Pak Herman menaikkan alis. "Waduh, pertanyaannya berat, Nak. Ini masih jam makan siang, loh."


Riri tertawa. "Udah biasa, Pak. Marlon itu kepalanya kayak CPU, nggak pernah dingin."


"Tapi serius, Pak. Saya kepikiran ini karena semua yang kita pelajari sejak kecil itu selalu digambarkan dalam dua sisi: baik atau buruk, boleh atau nggak boleh, dosa atau pahala. Nggak ada area abu-abu. Kenapa begitu?"


Pak Herman berpikir sejenak sebelum menjawab. "Kalau dunia nggak dibuat hitam putih, orang-orang bisa jadi bingung. Manusia itu makhluk yang nggak suka ribet. Kalau ada aturan yang jelas, hidup jadi lebih gampang. Misalnya, kalau sejak kecil kita diajari ‘jangan mencuri’ tanpa tapi, orang nggak bakal banyak alasan buat nyolong."


Riri mengangguk. "Iya sih, kalau semua orang mulai pakai logika ‘tergantung situasi’, bisa berantakan. Tapi… bukannya dunia memang kompleks, ya?"

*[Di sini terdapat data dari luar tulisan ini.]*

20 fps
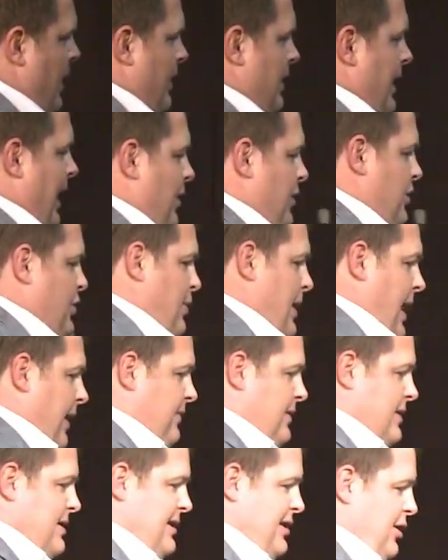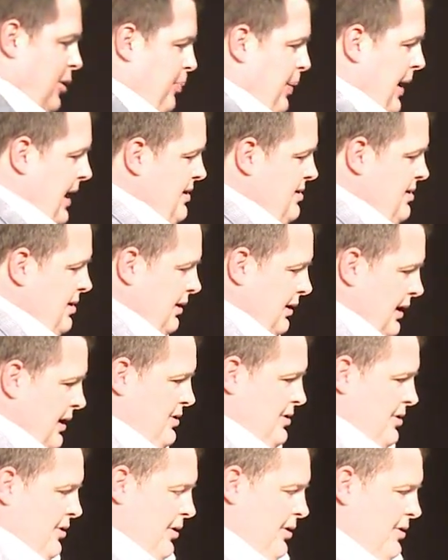Now, do you have to still pay
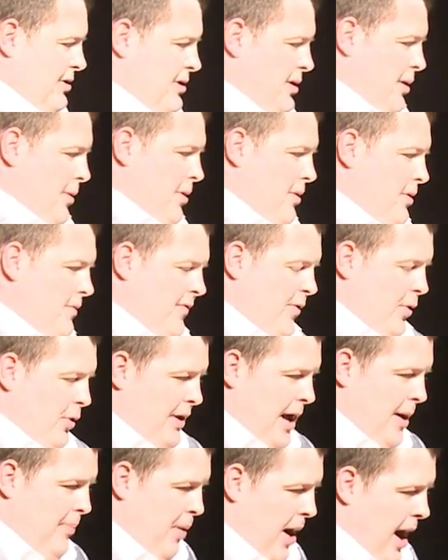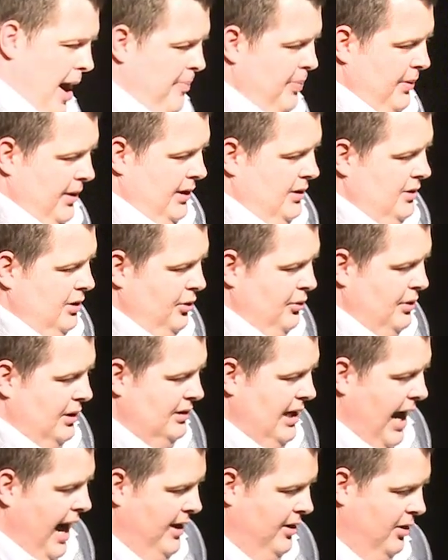solicitors for that property to do the
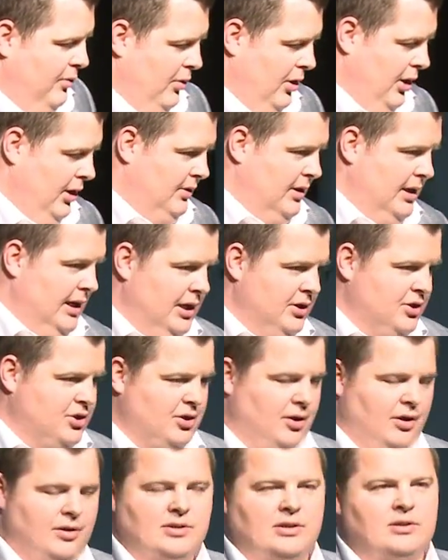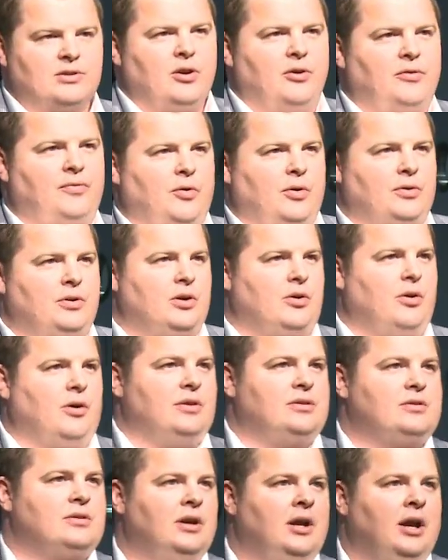title work, the insurance, and so forth? Of
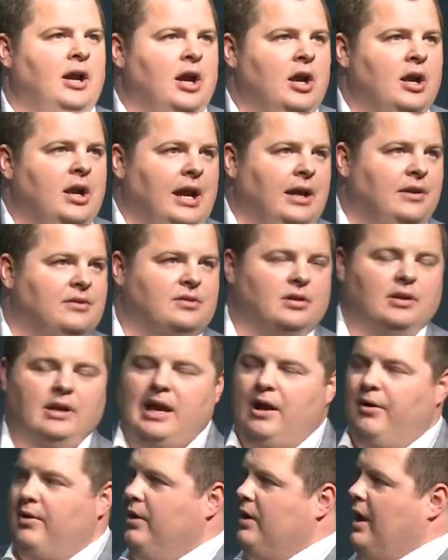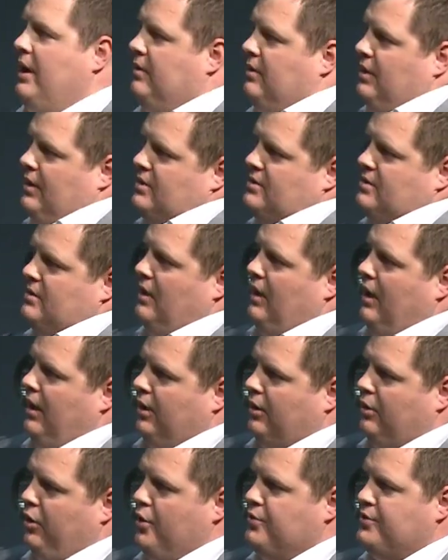course. In a scenario like this,
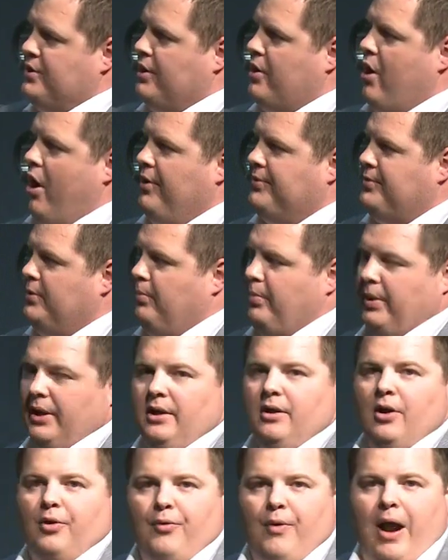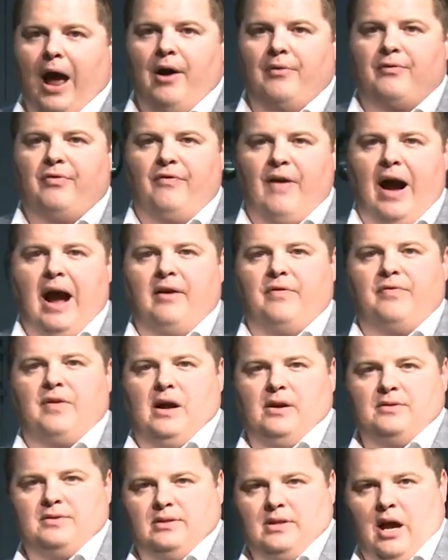closing costs would be around
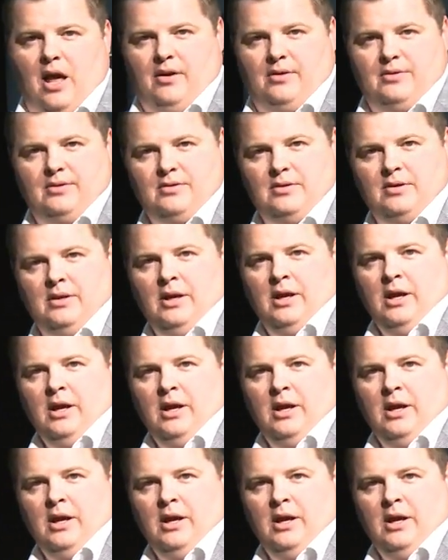$5,000.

Marlon menambahkan, "Iya, justru itu masalahnya. Kenapa kita malah diajarkan dengan cara yang menyederhanakan? Bukannya itu bikin kita nggak siap menghadapi realita yang lebih abu-abu?"

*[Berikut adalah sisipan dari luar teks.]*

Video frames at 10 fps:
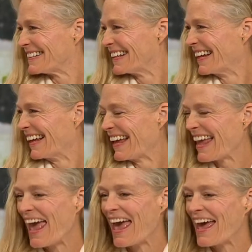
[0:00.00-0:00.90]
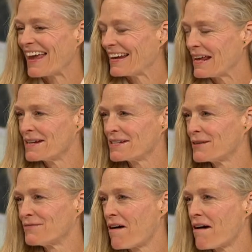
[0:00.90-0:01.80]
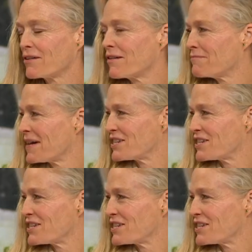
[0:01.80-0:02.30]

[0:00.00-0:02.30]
and he's the father of my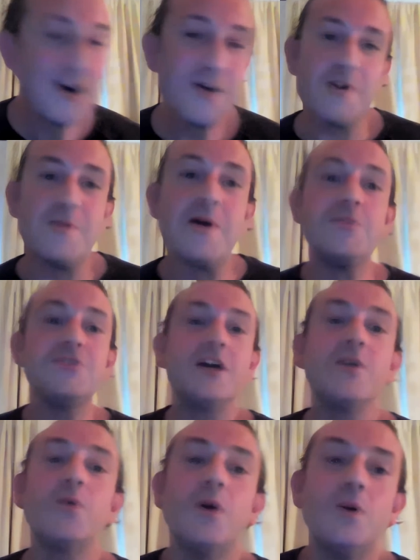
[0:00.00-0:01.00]
But I remember
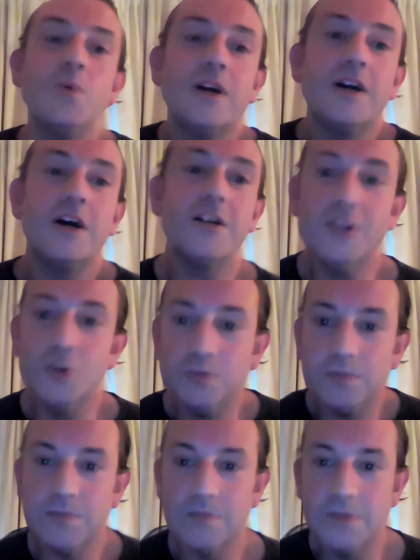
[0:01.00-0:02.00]
saying, why, why can't you,
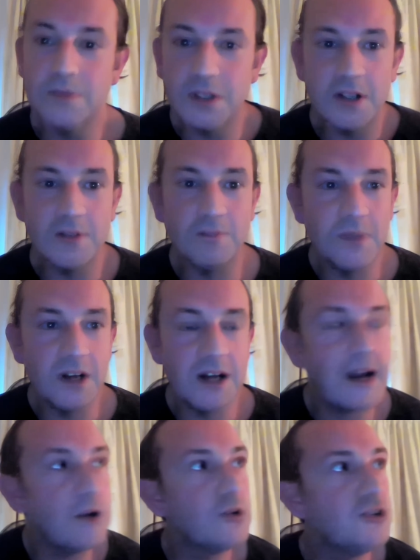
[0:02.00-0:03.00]
um,
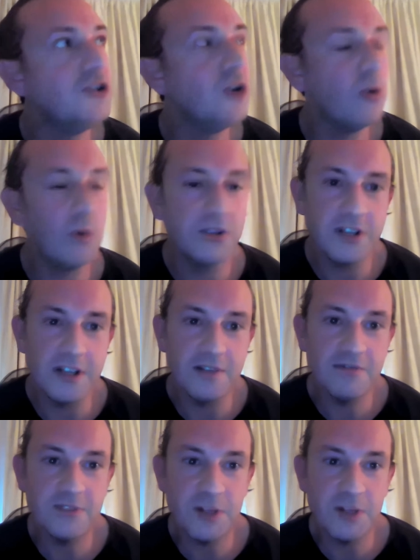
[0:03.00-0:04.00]
how could you not want to
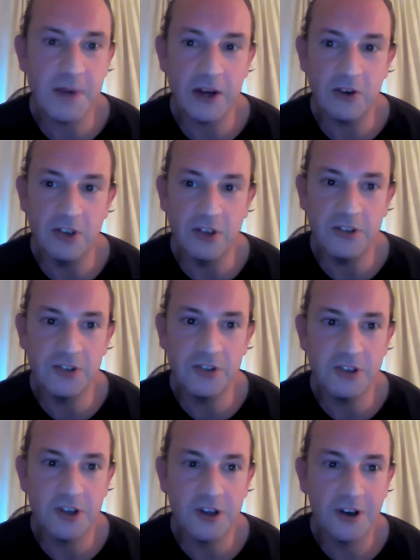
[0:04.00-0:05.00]
live in a
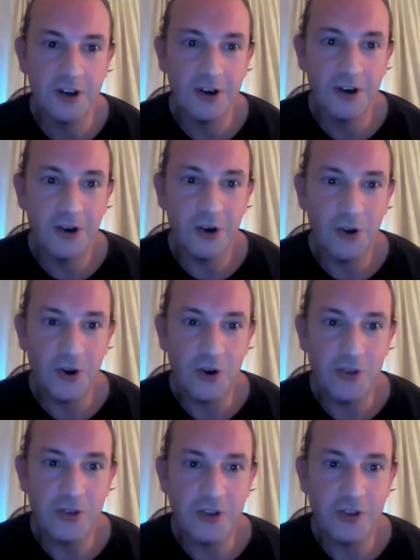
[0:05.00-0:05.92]
paradise on earth?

Pak Herman tertawa kecil. "Kalian berdua ini kayak debat di acara filsafat di TV. Coba pikir, kalau semua orang dari kecil diajarin kalau dunia ini abu-abu, banyak orang bakal makin susah ambil keputusan. Makin banyak yang bingung. Sistem yang sudah ada sekarang ini—yang hitam dan putih—mempermudah kontrol."

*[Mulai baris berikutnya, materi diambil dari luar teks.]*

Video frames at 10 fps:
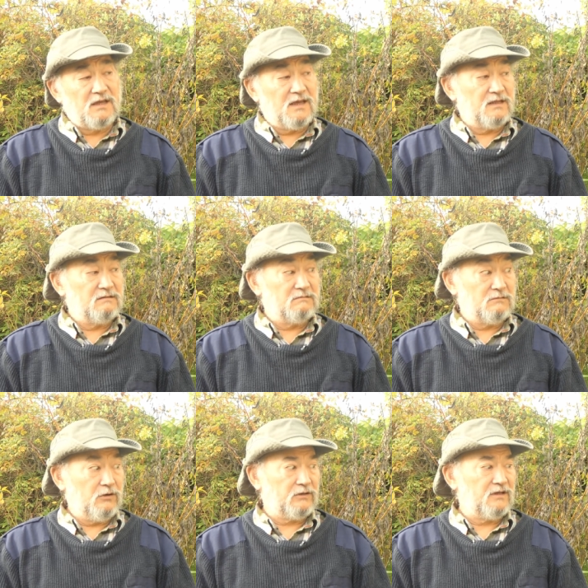and
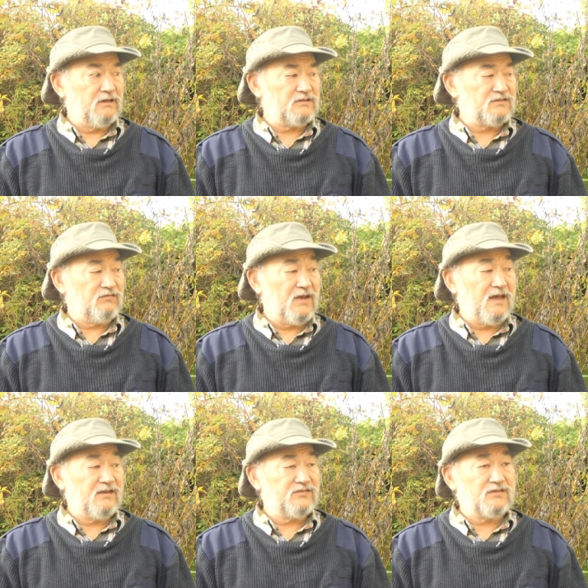look, it's
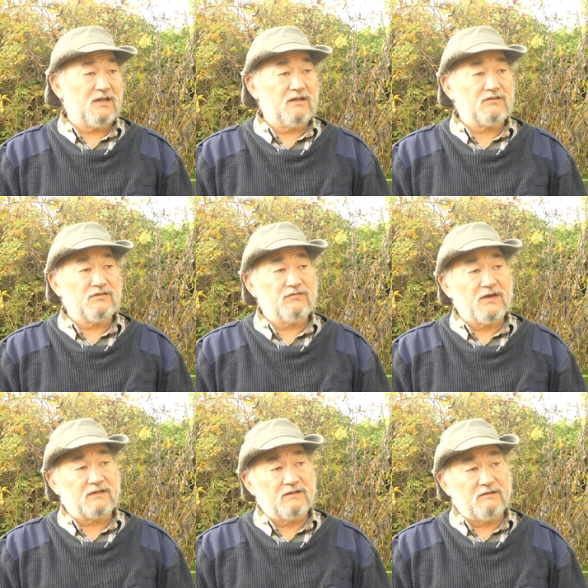fast and it's
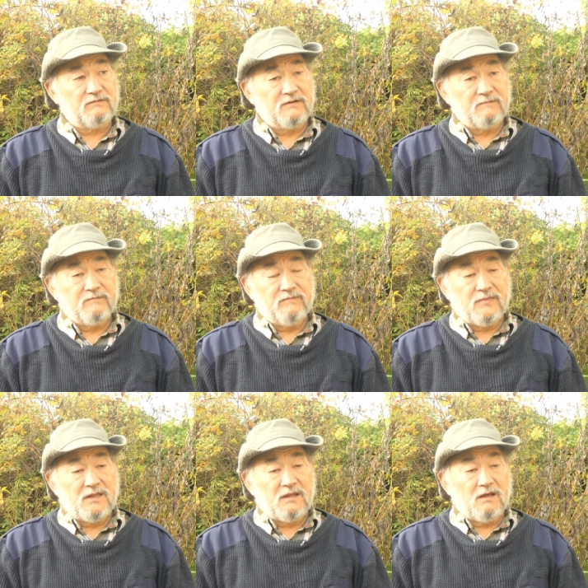effective.
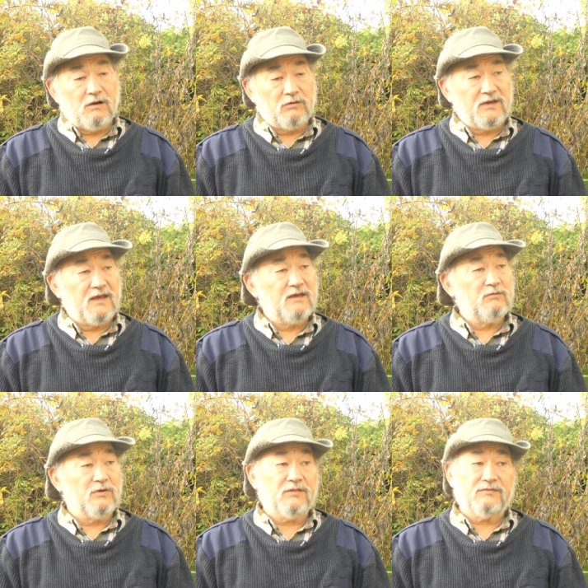Okay,
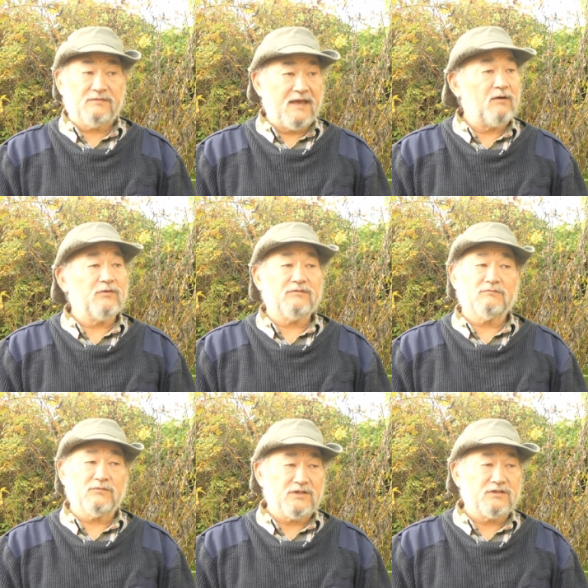well, that
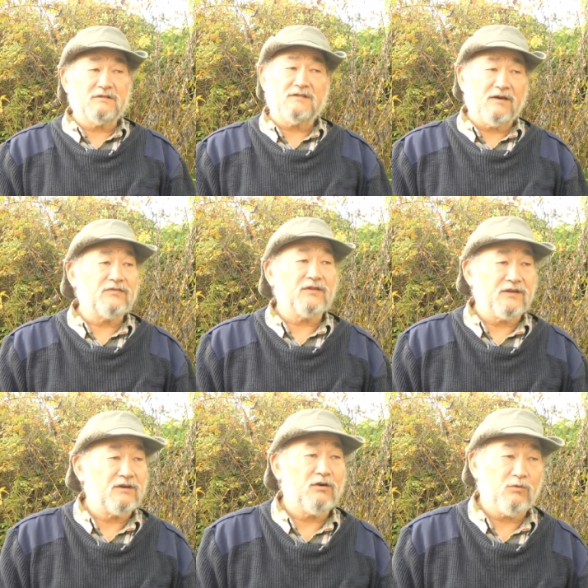one we should
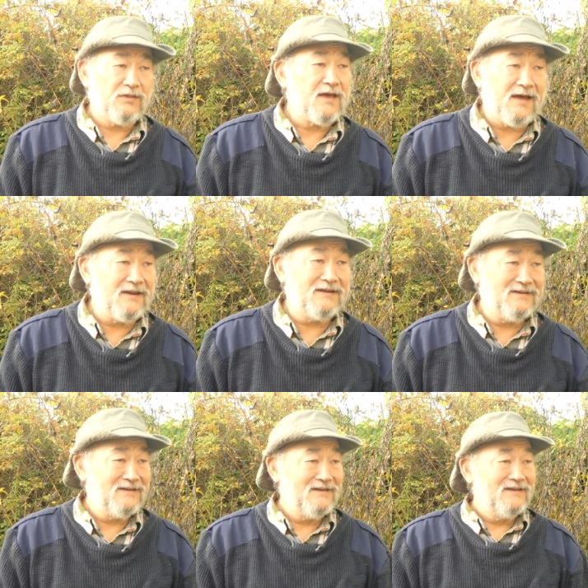definitely go with that.
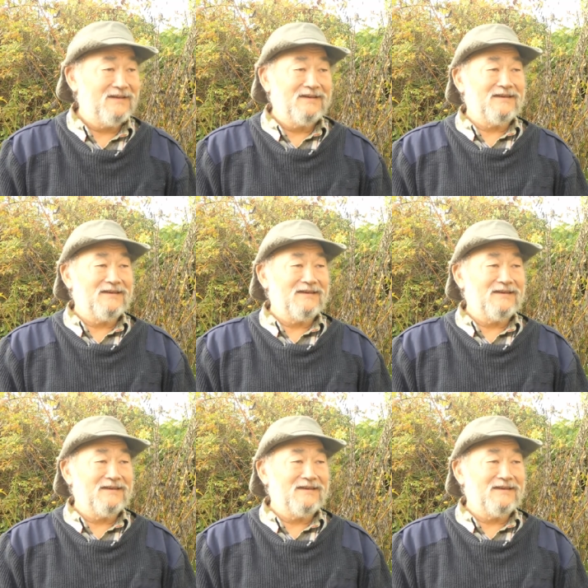That's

Marlon menyipitkan mata. "Kontrol dalam arti apa?"


"Coba lihat di sekolah, di kantor, di pemerintahan. Sistem yang jelas itu bikin orang patuh. Kalau terlalu banyak orang mikir sendiri dan mempertanyakan aturan, bisa-bisa sistemnya runtuh. Lagian, orang yang ngatur dunia juga butuh cara gampang buat mengatur masyarakat. Coba bayangin kalau di sekolah guru bilang, ‘Belajar itu penting, tapi kalau kalian malas juga nggak apa-apa, toh semua orang punya alasan masing-masing.’ Kacau, kan?"


Riri terkikik. "Kayaknya kalau gitu, Marlon bakal jadi murid yang paling malas."


Marlon menghela napas. "Jadi, status quo dunia ini sengaja dibuat hitam-putih supaya lebih gampang diatur, gitu?"



Pak Herman mengangguk. "Kurang lebih begitu. Ada untungnya, tapi juga ada ruginya. Dunia ini memang nggak benar-benar hitam dan putih, tapi kalau sistemnya nggak pakai pola itu, orang bisa susah membedakan batas-batas. Makanya, mereka pilih buat bikin aturan yang ketat dan sederhana."


"Jadi ini semua hanya alat kontrol?" Marlon bertanya.


"Nggak juga," Pak Herman menjawab, "lebih ke cara supaya orang-orang nggak terlalu stres mikirin yang kompleks. Ada orang yang memang lebih nyaman kalau hidupnya jelas: ini baik, ini buruk. Tapi kalau kalian mau menggali lebih dalam, ya silakan, asal jangan stres sendiri."


Riri tertawa. "Terlambat, Pak. Marlon udah stres sejak SMA."


Marlon mendengus. "Halah. Intinya, ini semua lebih tentang kenyamanan dan kemudahan ngatur manusia, ya? Bukan soal benar atau salah?"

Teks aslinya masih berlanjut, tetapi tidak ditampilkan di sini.